Country: Kenya
Title: Nairobi
Half Life (2012)
Mwas loves, lives and dreams movies. He sells bootleg
DVDs in his low-rent home town, proving popular with the local thugs due to his
talent for reenacting dramatic scenes from the Hollywood blockbusters he
peddles. When a travelling theater comes to town Mwas tries to get an acting
gig, but is conned into paying an “agent’s fee” and told to show up at a venue
in Nairobi. Determined to make a name for himself, Mwas agrees to run a dubious
errand for his cousin, a gang leader, to earn the rest of the cash he needs,
but he’s robbed blind almost immediately after setting foot in the
rough-and-tumble capital and gets mistakenly arrested soon after. In prison,
he catches the eye of Oti, who appreciates Mwas’s imperturbable cheerfulness in
the face of mopping a filthy bathroom. Oti helps Mwas learn the street-smart
survival skills of a low-level criminal, stealing car parts and later
orchestrating hijackings. Oti benefits from Mwas’s quick adaptability, intrinsic
intelligence and confident people skills, but conflict intrudes when Mwas falls
for Oti’s girl, an easy-going prostitute. Meanwhile, Mwas manages to kick start
his acting career by landing a small role at Nairobi’s Phoenix Theater, but the
pressure of leading a double life wears him down. His befriends his costar,
Cedric, a young man from a privileged background who is living a double-life of
his own as a closeted homosexual. As opening night approaches, Mwas gets in
over his head, accidentally murdering an arms dealer and getting locked in an
off-the-grid execution chamber by corrupt cops.
Joseph Wairimu, who plays Mwas, steals the movie,
among other things.

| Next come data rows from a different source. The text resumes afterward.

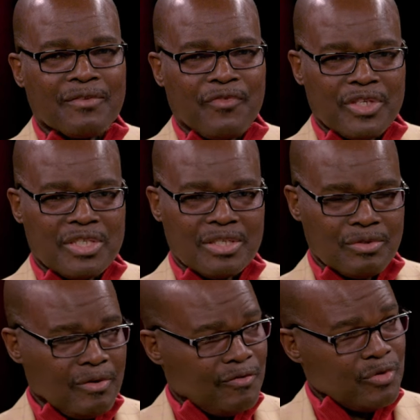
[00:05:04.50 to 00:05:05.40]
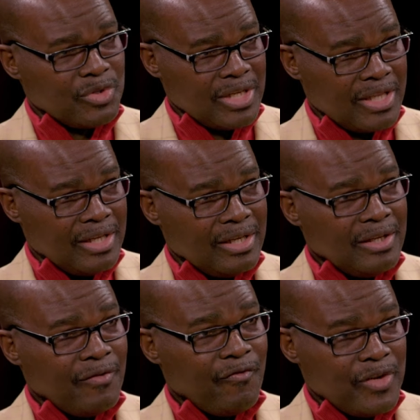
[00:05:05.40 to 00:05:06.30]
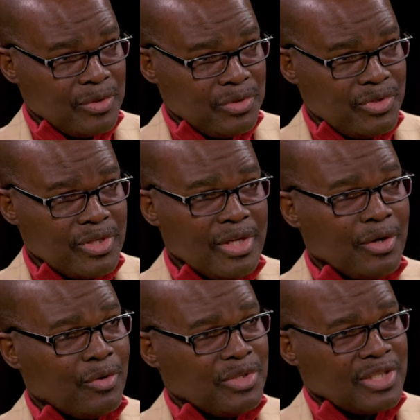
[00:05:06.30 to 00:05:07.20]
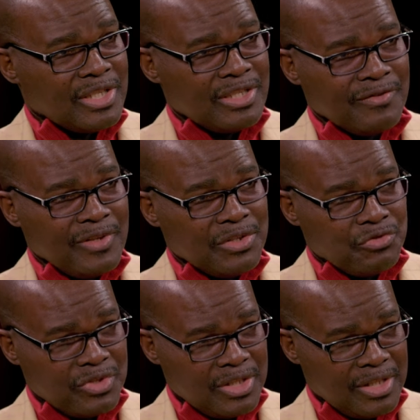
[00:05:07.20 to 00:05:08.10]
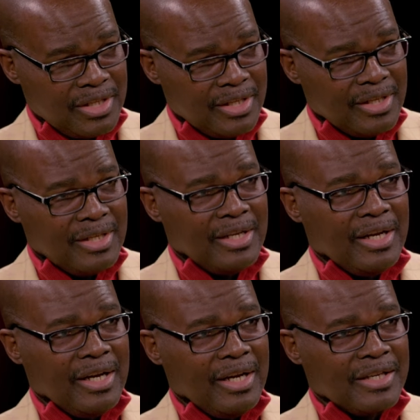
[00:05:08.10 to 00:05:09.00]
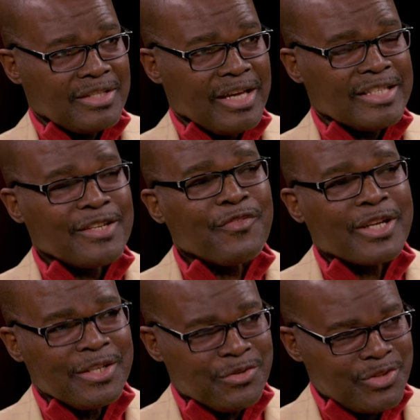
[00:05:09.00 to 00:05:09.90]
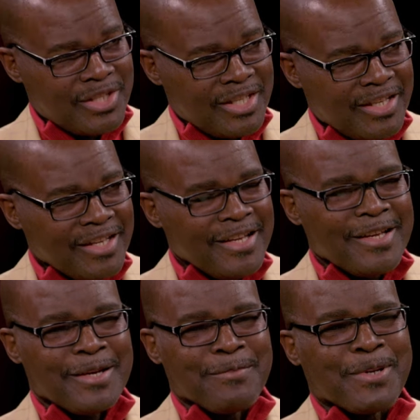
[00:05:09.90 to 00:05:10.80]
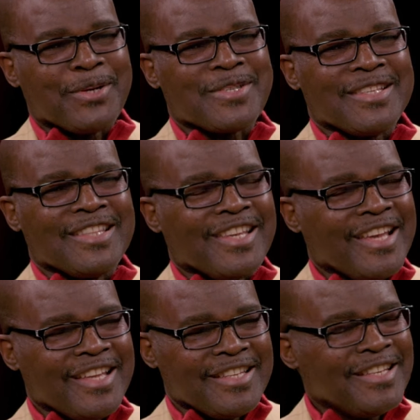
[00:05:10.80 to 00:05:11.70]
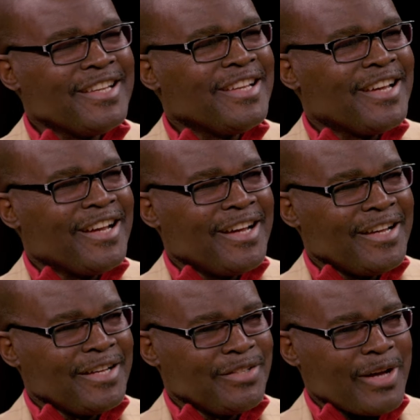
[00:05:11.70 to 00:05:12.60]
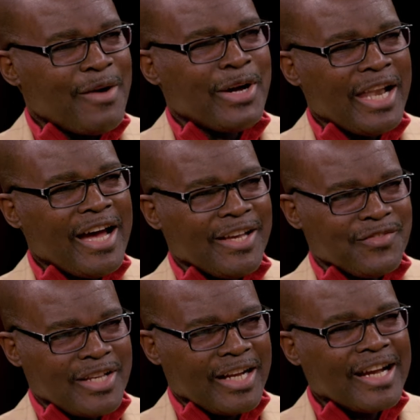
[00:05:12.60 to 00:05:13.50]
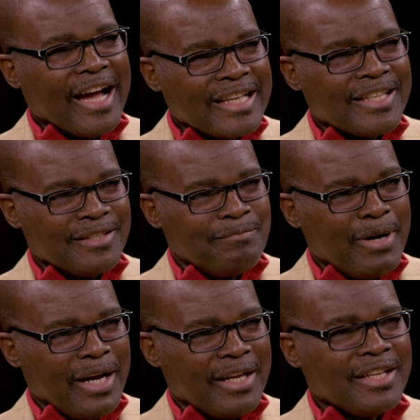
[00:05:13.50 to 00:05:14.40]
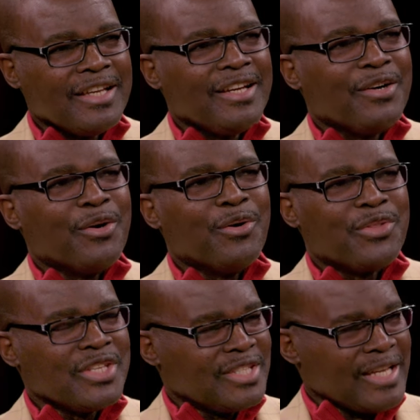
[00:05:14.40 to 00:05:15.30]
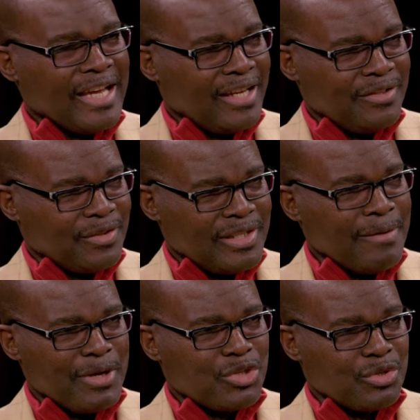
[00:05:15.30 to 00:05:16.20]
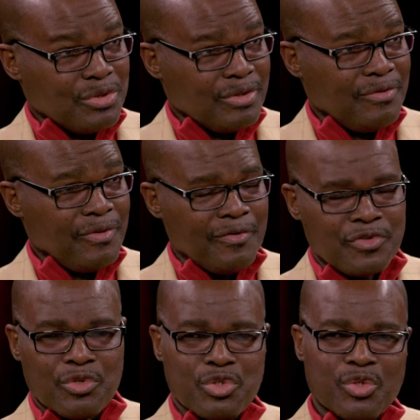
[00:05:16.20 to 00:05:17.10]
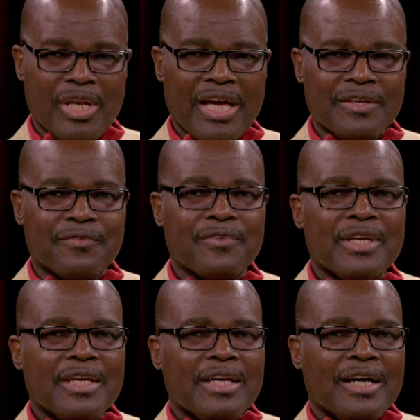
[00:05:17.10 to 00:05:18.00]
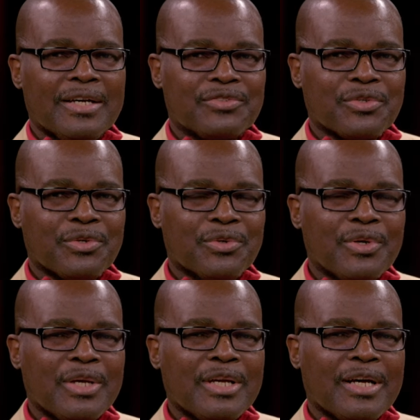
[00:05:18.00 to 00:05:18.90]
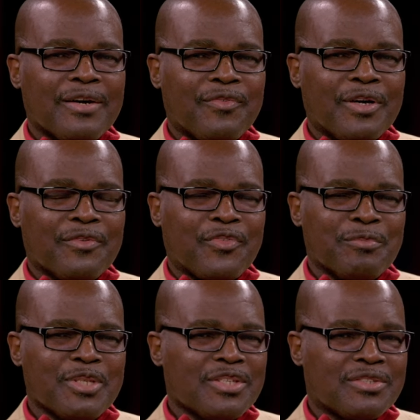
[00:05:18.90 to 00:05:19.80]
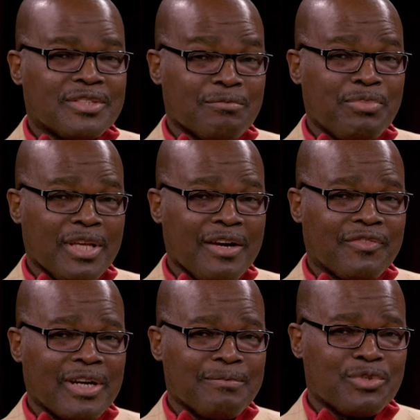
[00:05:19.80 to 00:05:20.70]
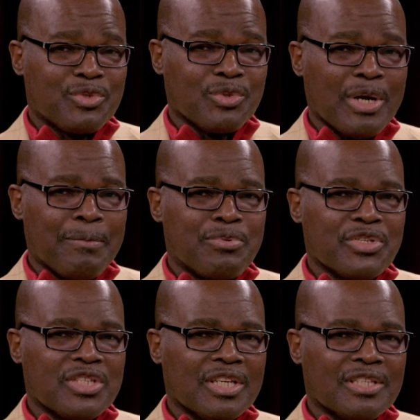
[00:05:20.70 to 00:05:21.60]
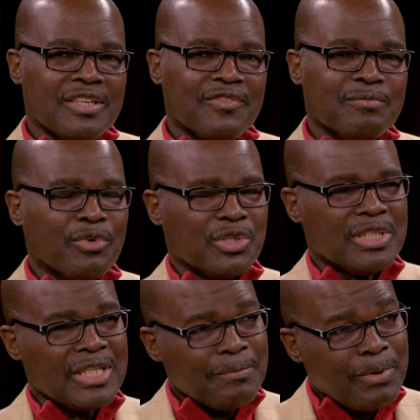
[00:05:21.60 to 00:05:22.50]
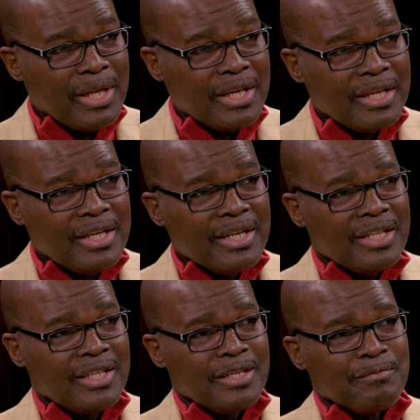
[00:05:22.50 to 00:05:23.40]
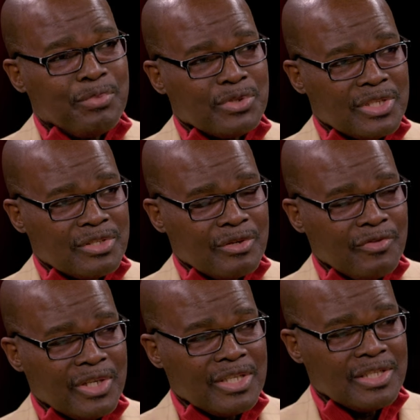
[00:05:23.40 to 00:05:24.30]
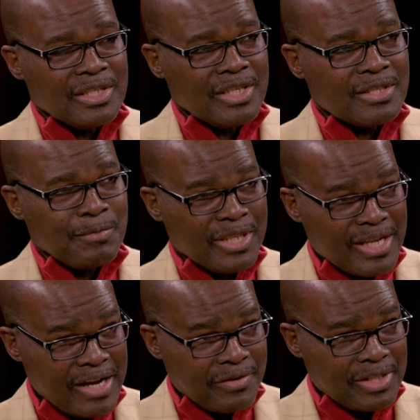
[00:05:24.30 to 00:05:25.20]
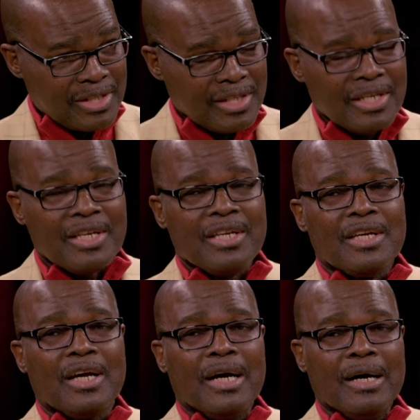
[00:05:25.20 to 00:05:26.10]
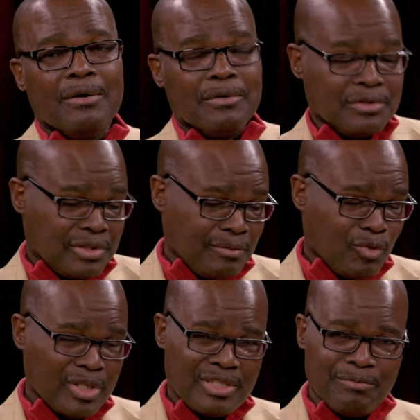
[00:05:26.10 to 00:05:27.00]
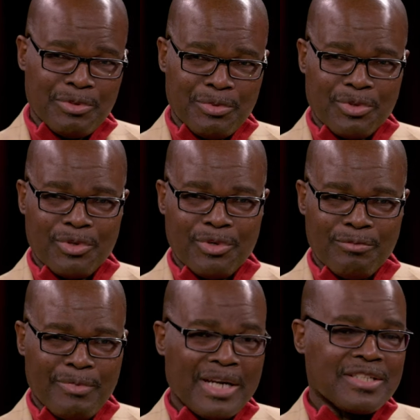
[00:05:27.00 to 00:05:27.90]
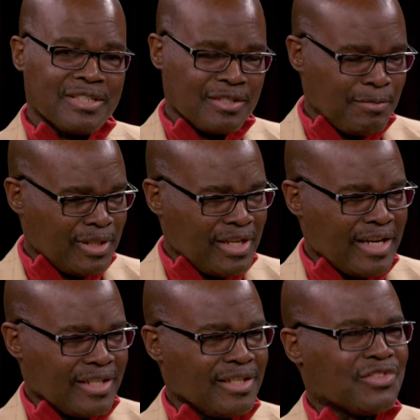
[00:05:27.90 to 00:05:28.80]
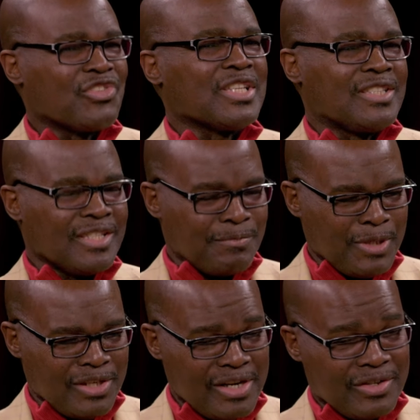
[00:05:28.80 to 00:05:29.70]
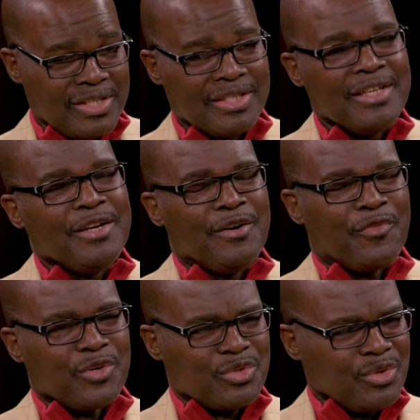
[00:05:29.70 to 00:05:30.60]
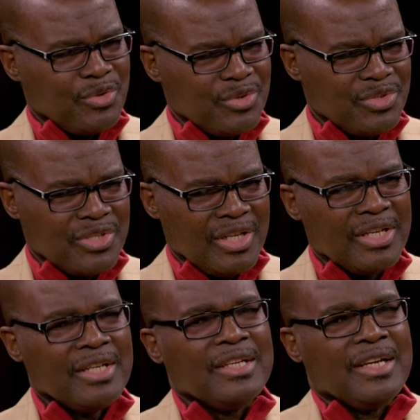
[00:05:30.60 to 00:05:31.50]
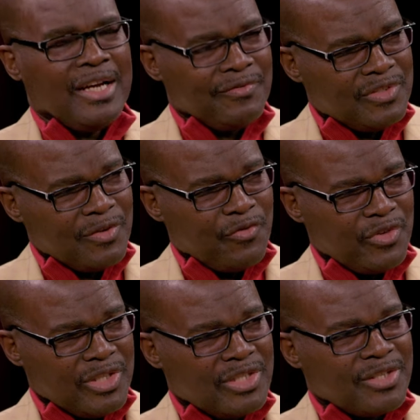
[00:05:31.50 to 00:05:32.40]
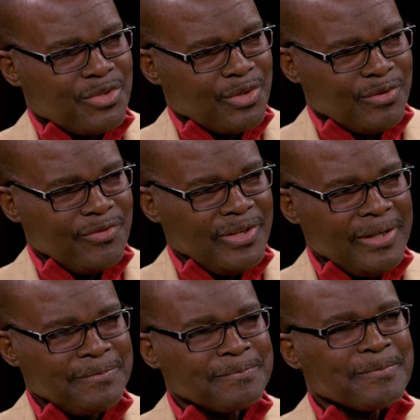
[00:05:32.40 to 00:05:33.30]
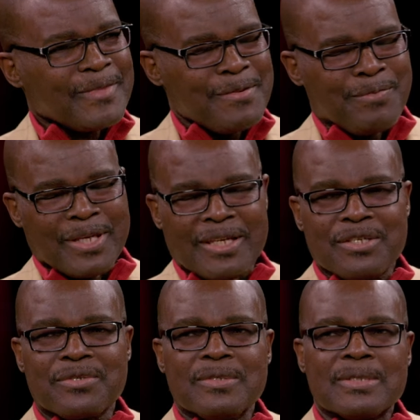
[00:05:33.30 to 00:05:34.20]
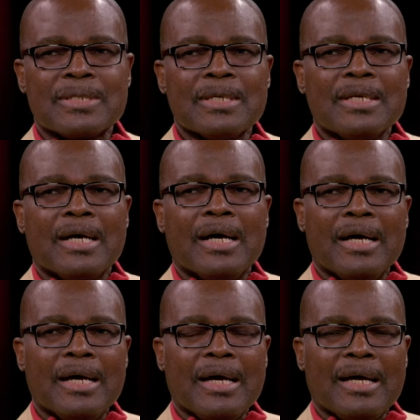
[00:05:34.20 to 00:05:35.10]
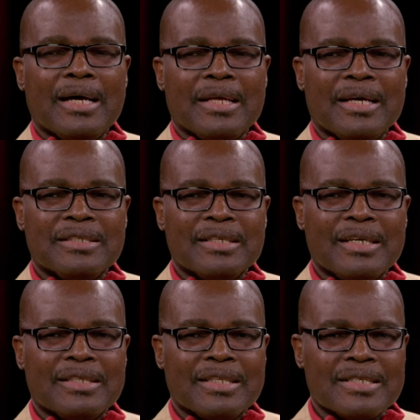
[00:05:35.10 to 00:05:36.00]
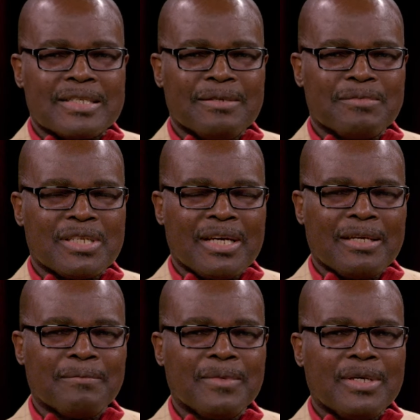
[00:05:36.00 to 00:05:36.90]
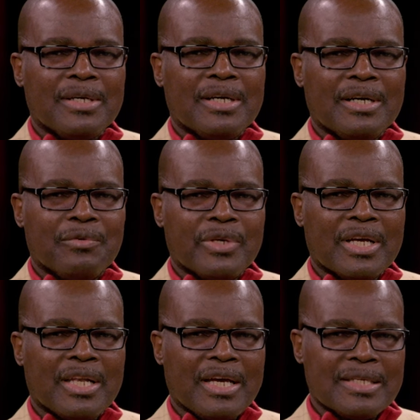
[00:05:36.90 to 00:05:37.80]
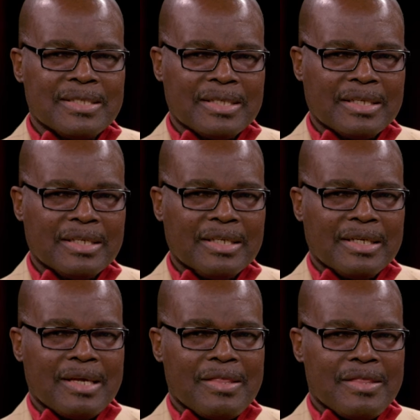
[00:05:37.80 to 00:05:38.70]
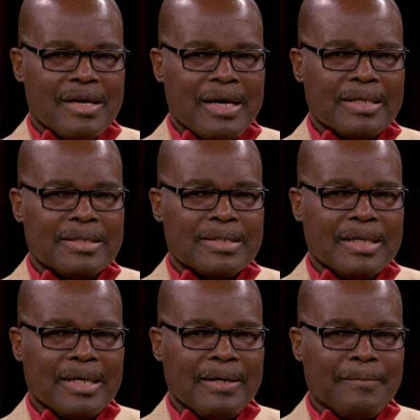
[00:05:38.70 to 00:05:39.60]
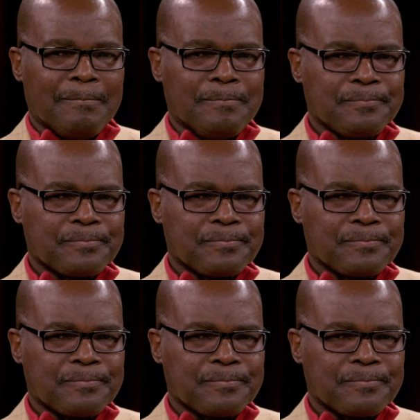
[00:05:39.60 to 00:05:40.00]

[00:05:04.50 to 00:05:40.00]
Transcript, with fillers: features of those other fields, quantitative literacy, uh, scientific literacy, uh, because in the end, uh, you know, our lives are guided by yeah. all these, you know, dimensions of, of social life. Uh, so uh, uh, for me, simply, I've come to appreciate even more deeply mm. the importance of interdisciplinarity, mm -hmm. or some, what some people call multidisciplinarity, transdisciplinarity. Of course, all those have different sort of implications. implications. Mm. and, and at the same time, realizing that. Um,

It’s easy to see how the instantly likable, motor-mouthed
Mwas, though inexperienced and overly trusting, can win friends, con dupes and
talk his way out of almost anything. One also immediately senses that though
clever and enthusiastic, he isn’t cut out for crime. Despite being refreshingly
unhindered by scenery-chewing moral reservations, Mwas just isn’t mean enough to climb the
crooked ladder very high. This means the tension isn’t driven by the fact that Mwas's actions are wrong, just that they're dangerous. And if Mwas and his pals
occasionally seem to drift heedlessly onward in consequence-free bubbles, this
strikes me as plausibly part and parcel of youth’s illusion of invincibility,
making it all the more harrowing when the bubble finally bursts.
Deftly depicting the complicated network of conflicting
and cooperating criminal factions that is Nairobi’s underworld, along with the
seedy dens, cramped alleys and guarded territories they inhabit, is one of the
film’s other major achievements. While Nairobi Half Life proudly acknowledges
its Western influences, tipping its hat to the likes of Tarantino and Scorsese,
it also knows how to repurpose genre clichés newly infused with its own East African
flavor. It wisely cleaves closer to the desperate realities of Nairobi’s
ghettos than the glamorous gangster-chic of popular American films, implicitly
critiquing not just the ubiquity of juvenile crime, but overcrowded
under-maintained prisons, endemic police corruption and rocketing social and
financial inequality. Though the film is generally quite good at showing rather
than telling, Mwas’s play-within-the-movie gives the director a chance to state
his socio-political stance clearly (perhaps a little too clearly), ending on a note of quasi-quaint but charming sincerity.